I think that most of the code of the function below can be shared with the original one. It may be more maintainable and more readable to just change the function's loop by yours, so that we always call the same function. Also, you may want to run a test without inlined functions. This would reduce the caller function's length and may improve L1 cache efficiency.

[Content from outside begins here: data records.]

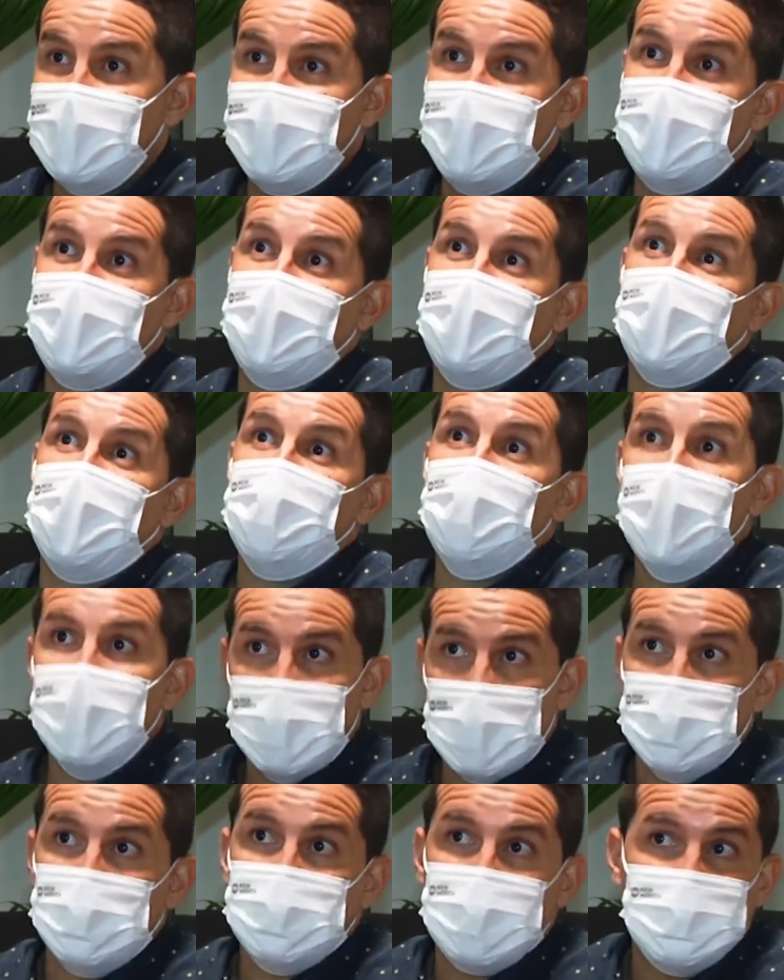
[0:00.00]
Y la
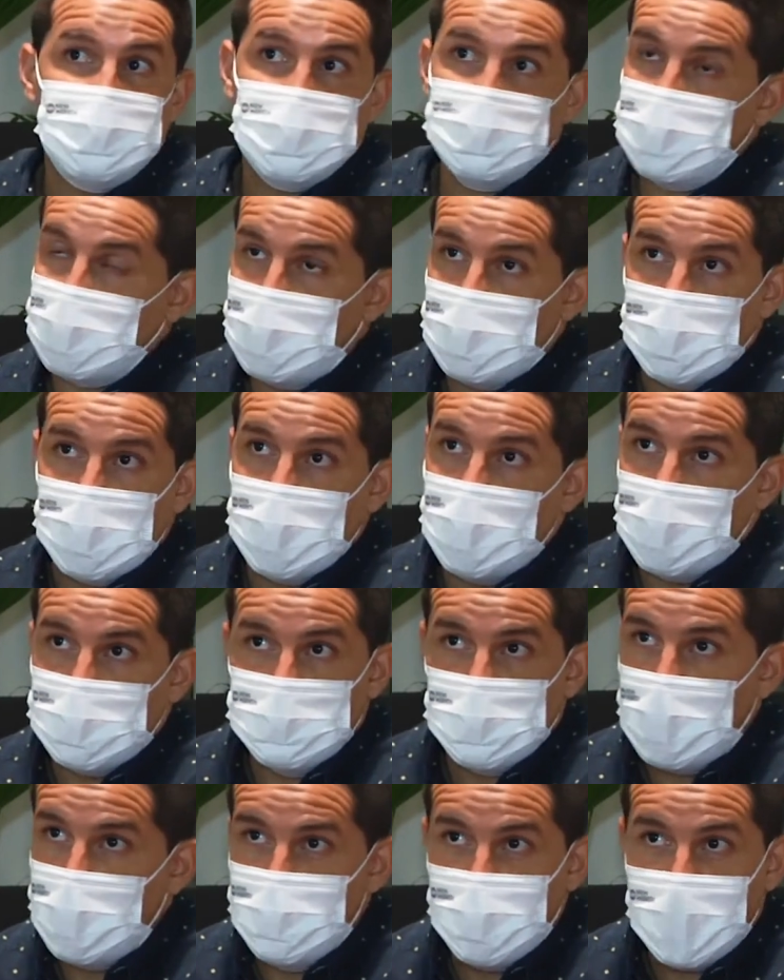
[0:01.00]
buena noticia es que en, la
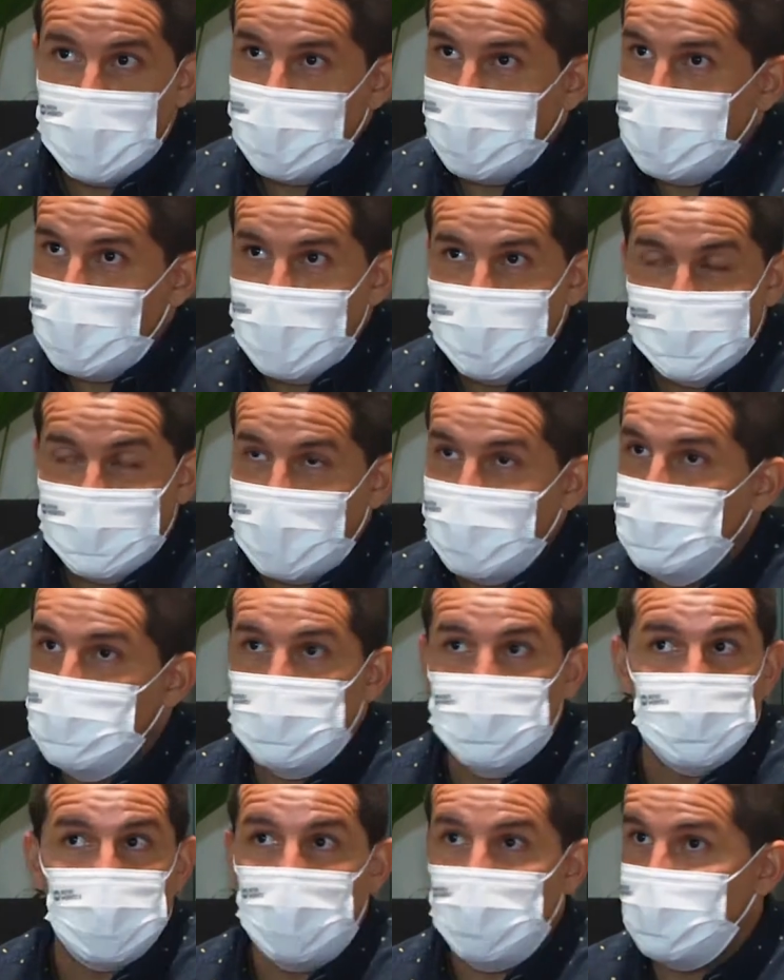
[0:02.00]
ciudad de Mérida ya
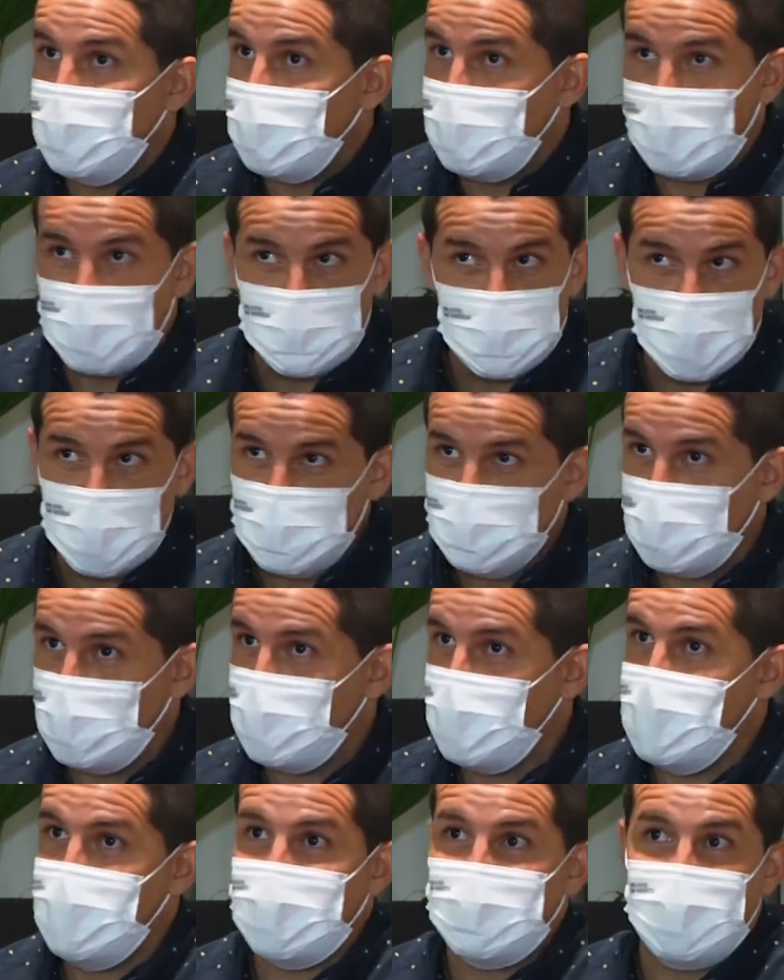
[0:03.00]
están todas las
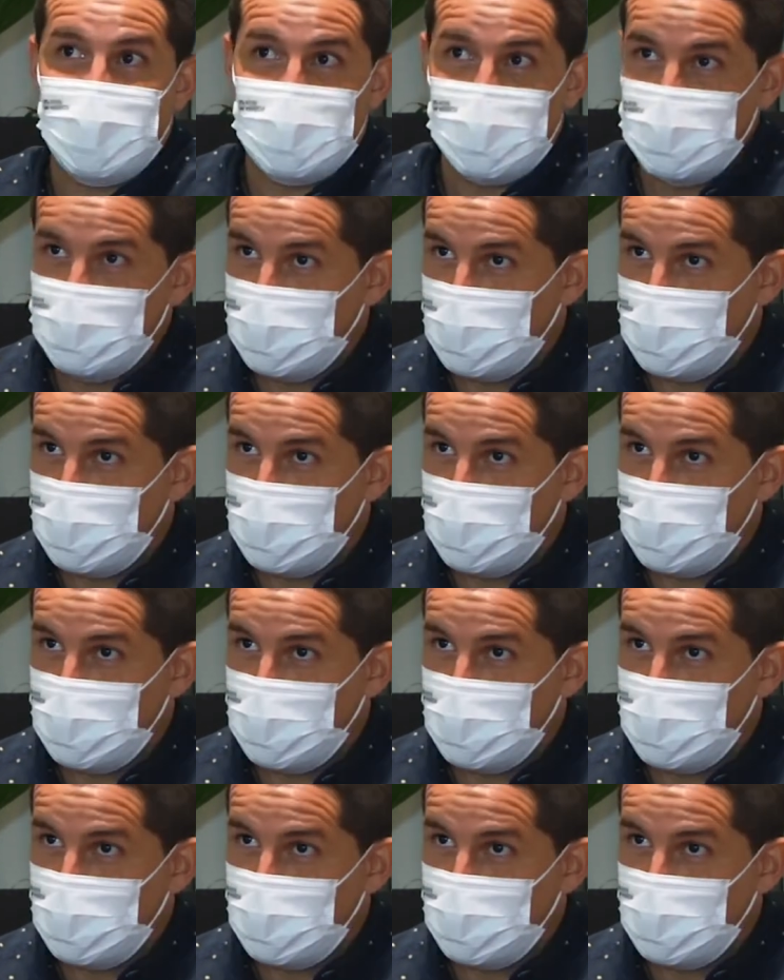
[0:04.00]
filosofías, el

> +static inline struct server *get_server_uh_intel(struct proxy *px, char *uri, int uri_len)
> +{
> + uint32_t crc = 0;
> + char *qmark;
> + unsigned int iquotient;
> + unsigned int iremainder;
> + unsigned char *pctmp;
> + unsigned long *ptmp = (unsigned long *)uri;
> +
> + if (px->lbprm.tot_weight == 0)
> + return NULL;
> +
> + if (px->lbprm.map.state & PR_MAP_RECALC)
> + recalc_server_map(px);
> +
> + qmark = index(uri, '?');
> + if (qmark) {
> + uri_len = qmark - uri;
> + }
> +
> + if (px->uri_len_limit)
> + uri_len = MIN(uri_len, px->uri_len_limit);
> +
> + /* Grossly inlining the hash code */
> + iquotient = uri_len / SCALE_F;
> + iremainder = uri_len % SCALE_F;
> + ptmp = (unsigned long *)uri;
> +
> + while (iquotient--) {
> + __asm__ __volatile__(
> + ".byte 0xf2, " REX_PRE "0xf, 0x38, 0xf1, 0xf1;"
> + :"=S"(crc)
> + :"0"(crc), "c"(*ptmp)
> + );
> + ptmp++;
> + }
> +
> + if (iremainder) {
> + pctmp = (unsigned char *)ptmp;
> + while (iremainder--) {
> + __asm__ __volatile__(
> + ".byte 0xf2, 0xf, 0x38, 0xf0, 0xf1"
> + :"=S"(crc)
> + :"0"(crc), "c"(*pctmp)
> + );
> + pctmp++;
> + }
> + }
> +
> + return px->lbprm.map.srv[crc % px->lbprm.tot_weight];
> +}
> +#endif
>
> #endif /* _PROTO_BACKEND_H */

(...)

Also, I've looked at your numbers. while they are nice, you noticed by yourself that the difference should be almost not noticeable with real traffic. We'd save at most a few microseconds per request (typically 3.2 in the 39 chars tests, passing from 4 us to 0.8 us). But maybe it could really make sense when keep-alive is supported, because I have real hopes for crossing the 100000 req/s boundary, which means 10 us max per request.

If you resubmit, please do it against 1.4-dev only (preferably the git version or a recent snapshot), as I don't intend to merge such changes in stable 1.3 but they're welcome in 1.4.